(SOURCE INFORMATION)
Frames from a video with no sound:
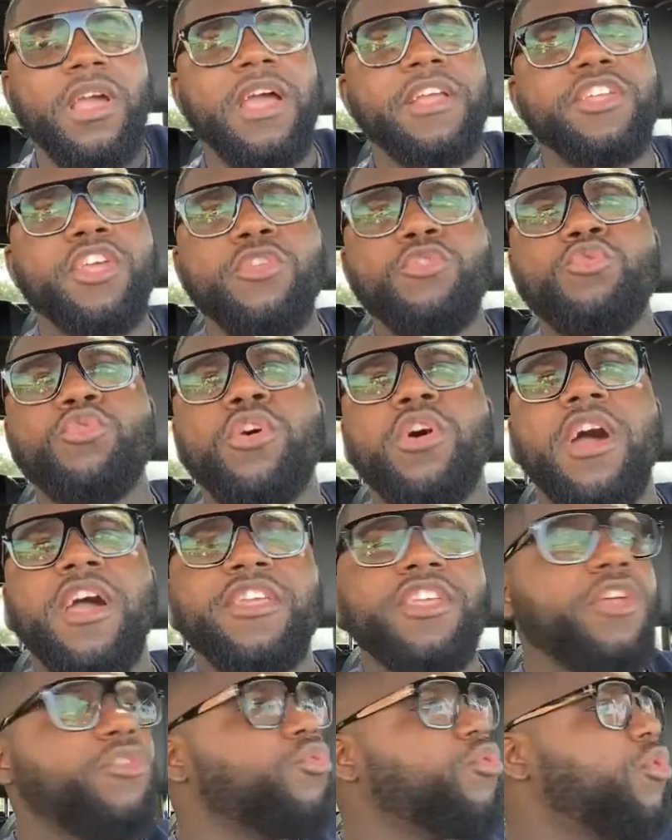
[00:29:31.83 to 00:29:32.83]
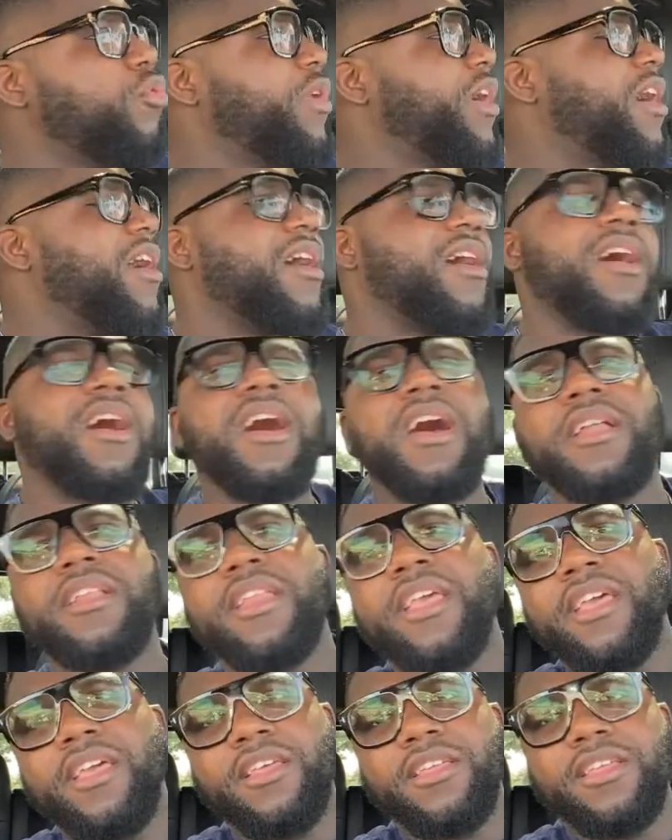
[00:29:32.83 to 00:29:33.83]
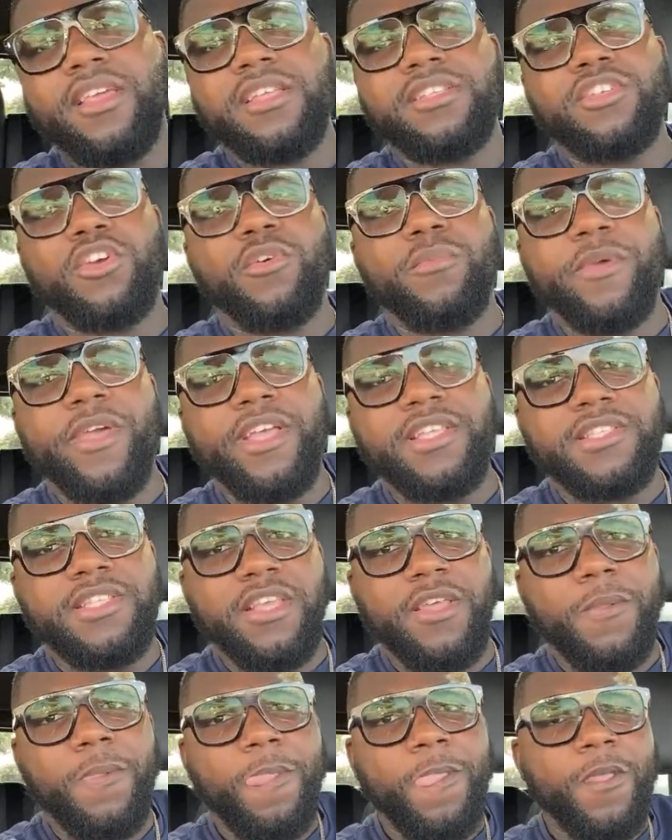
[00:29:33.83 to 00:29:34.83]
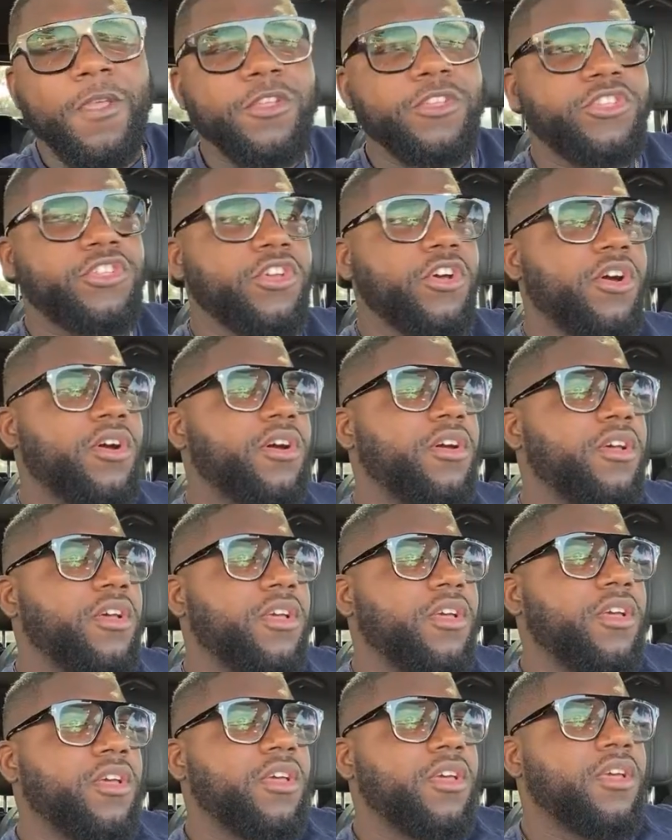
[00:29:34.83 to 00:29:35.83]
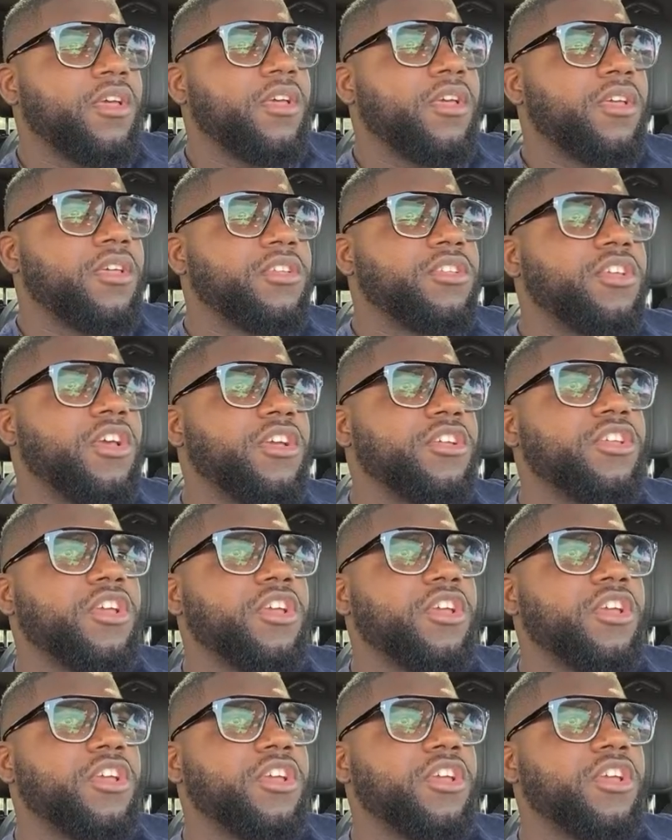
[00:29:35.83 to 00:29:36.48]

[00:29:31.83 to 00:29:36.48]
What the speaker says: And you know where her heart there. You see what I say? So yeah.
(End SOURCE INFORMATION)
--- EXERCISE PROMPT ---
Although the records include pictures, the copy should reproduce every line exactly and none of the pictures.

--- SOLUTION TO THIS TASK ---
Frames from a video with no sound:
[00:29:31.83 to 00:29:32.83]
[00:29:32.83 to 00:29:33.83]
[00:29:33.83 to 00:29:34.83]
[00:29:34.83 to 00:29:35.83]
[00:29:35.83 to 00:29:36.48]

[00:29:31.83 to 00:29:36.48]
What the speaker says: And you know where her heart there. You see what I say? So yeah.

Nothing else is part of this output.